Berliner Abiturienten im Rausch: Mit Glanz und Gloria

Auch ein Jahr nach dem Skandal um Easy Abi wird in Berlin die Hochschulreife pompös gefeiert. Doch bei der Organisation sind die SchülerInnen vorsichtiger geworden.

Abschluss ohne Party: Eine Abiturientin bei einer Demo in Berlin vor einem Jahr. Bild: dpa

Tarik schwärmt immer noch. „Die Stimmung war richtig gut“, sagt der Abiturient über den Abiball seines Jahrgangs. Wie die meisten Berliner Schulen hat auch Tariks Stufe den Schulabschluss pompös gefeiert: großer Saal, üppiges Buffet, auch Fotograf, DJ und zwei Tänzer durften nicht fehlen. „Auf unserem Ball waren sicherlich an die 1.000 Leute“, schätzt Tarik. Weil es einen doppelten Abschlussjahrgang gab, haben an seiner Schule, dem Max-Planck-Gymnasium in Mitte, 230 SchülerInnen die Hochschulreife erworben, 180 sind zum Ball gekommen.

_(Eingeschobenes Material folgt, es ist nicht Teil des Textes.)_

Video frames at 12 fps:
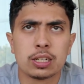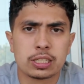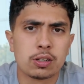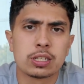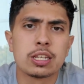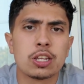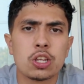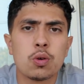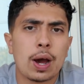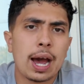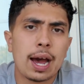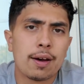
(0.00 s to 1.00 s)
skill sets that
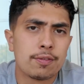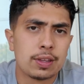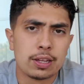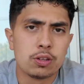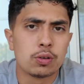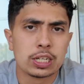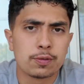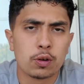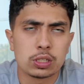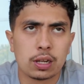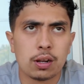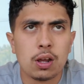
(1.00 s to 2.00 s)
you have that you guys
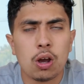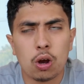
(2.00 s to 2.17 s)
focus on?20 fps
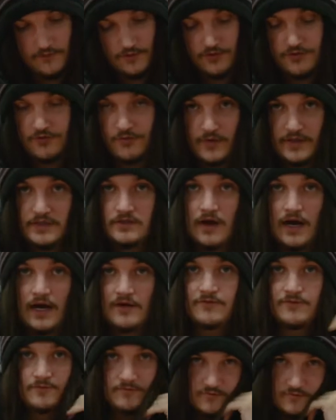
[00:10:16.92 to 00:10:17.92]
on 3
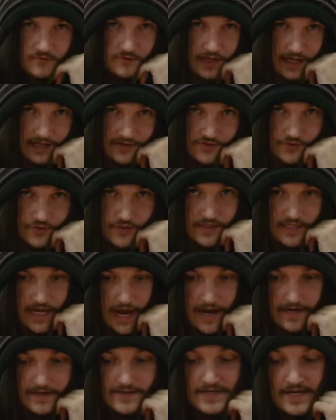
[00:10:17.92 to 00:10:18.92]
life like during
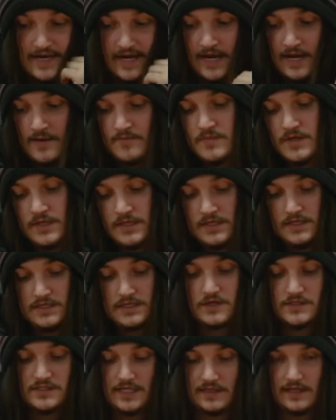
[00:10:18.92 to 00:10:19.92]
end game
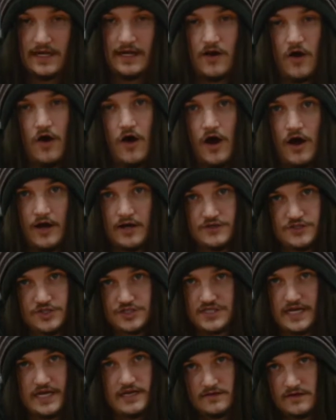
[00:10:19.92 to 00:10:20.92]
because they're like, oh, I can
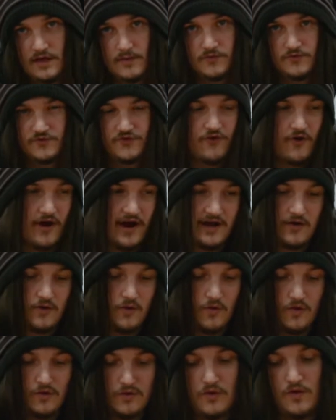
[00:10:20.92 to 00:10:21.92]
just take a double strike,
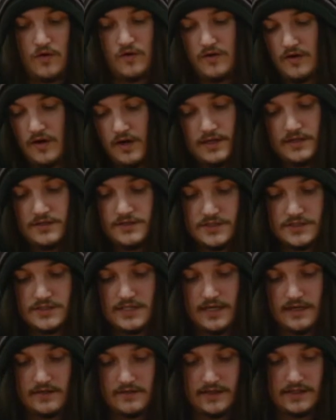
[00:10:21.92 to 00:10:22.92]
or I can just
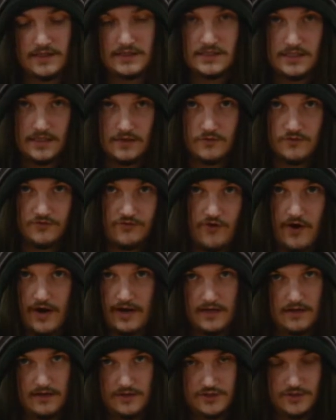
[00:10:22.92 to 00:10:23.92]
take like a single
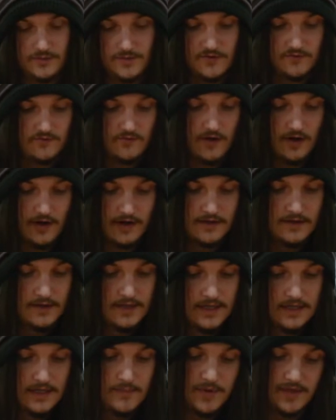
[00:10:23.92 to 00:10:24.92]
strike and I should be fine.
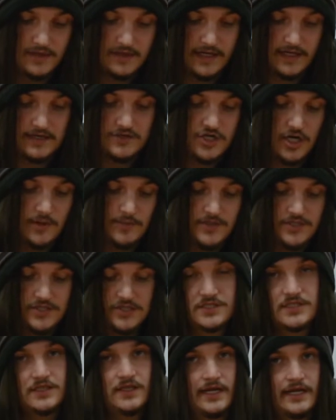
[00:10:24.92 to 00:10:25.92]
But like Champa
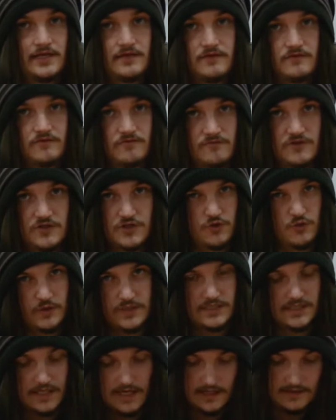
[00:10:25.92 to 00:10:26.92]
just like
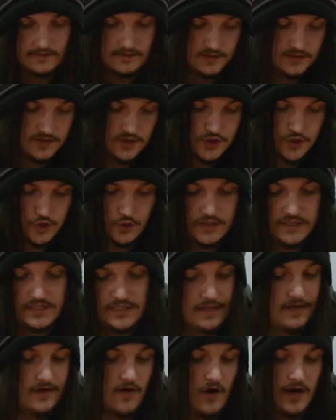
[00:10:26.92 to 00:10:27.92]
destroys that. It destroys
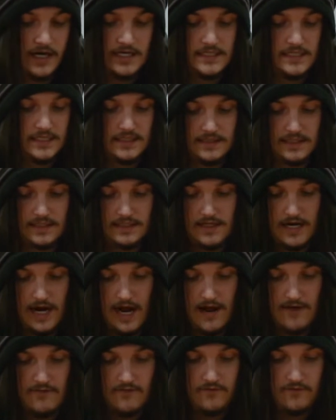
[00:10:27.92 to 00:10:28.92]
the idea that you
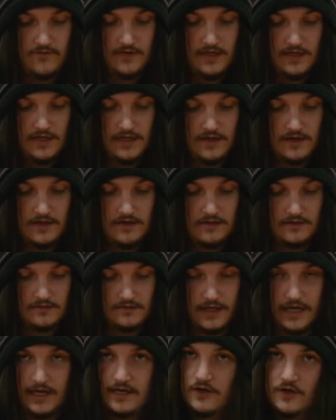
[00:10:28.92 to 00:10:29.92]
have
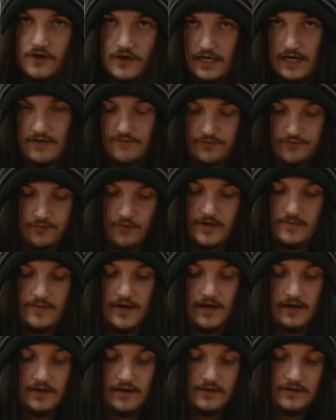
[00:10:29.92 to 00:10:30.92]
like you can have 3
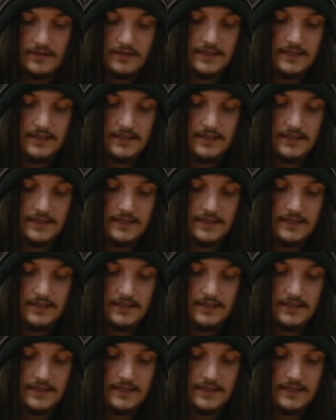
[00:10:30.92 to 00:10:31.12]
mana.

Für eine prunkvolle Feier beauftragen viele Schulen auch ein Jahr nach dem Betrugsskandal um den Veranstalter Easy Abi Agenturen mit der Organisation. Easy Abi hatte im vergangenen Jahr 39 Schulen aus Berlin und Brandenburg um über 700.000 Euro geprellt.

„Wir waren in diesem Jahr vorsichtiger, haben uns mit dem Schulleiter abgesprochen“, sagt Tarik, der in seinem Jahrgang zum Abiballkomitee gehörte. „Viele Schulen haben direkt mit den Saalbetreibern Verträge abgeschlossen“, sagt Ralf Treptow, Vorsitzender der Vereinigung Berliner Oberstudiendirektoren und Schulleiter am Rosa-Luxemburg-Gymnasium. Das sei früher praktisch kaum möglich gewesen, weil viele potenzielle Locations den Weg über Event-Agenturen vorschrieben. Auch das Max-Planck-Gymnasium hat mit dem Maritim-Hotel direkt einen Vertrag abgeschlossen.

Geld aufs Treuhandkonto

Der Marktführer Berlin Event bestätigt, dass die Schulen in diesem Jahr vorsichtiger geworden seien. Viele würden ihr Geld zunächst auf ein Notar-Anderkonto zahlen. Tariks Abiball hat in diesem Jahr 35.000 Euro gekostet. „Das hängt vor allem mit dem Skandal vom letzten Jahr zusammen“, sagt die Marketingbeauftragte Henriette Seeck.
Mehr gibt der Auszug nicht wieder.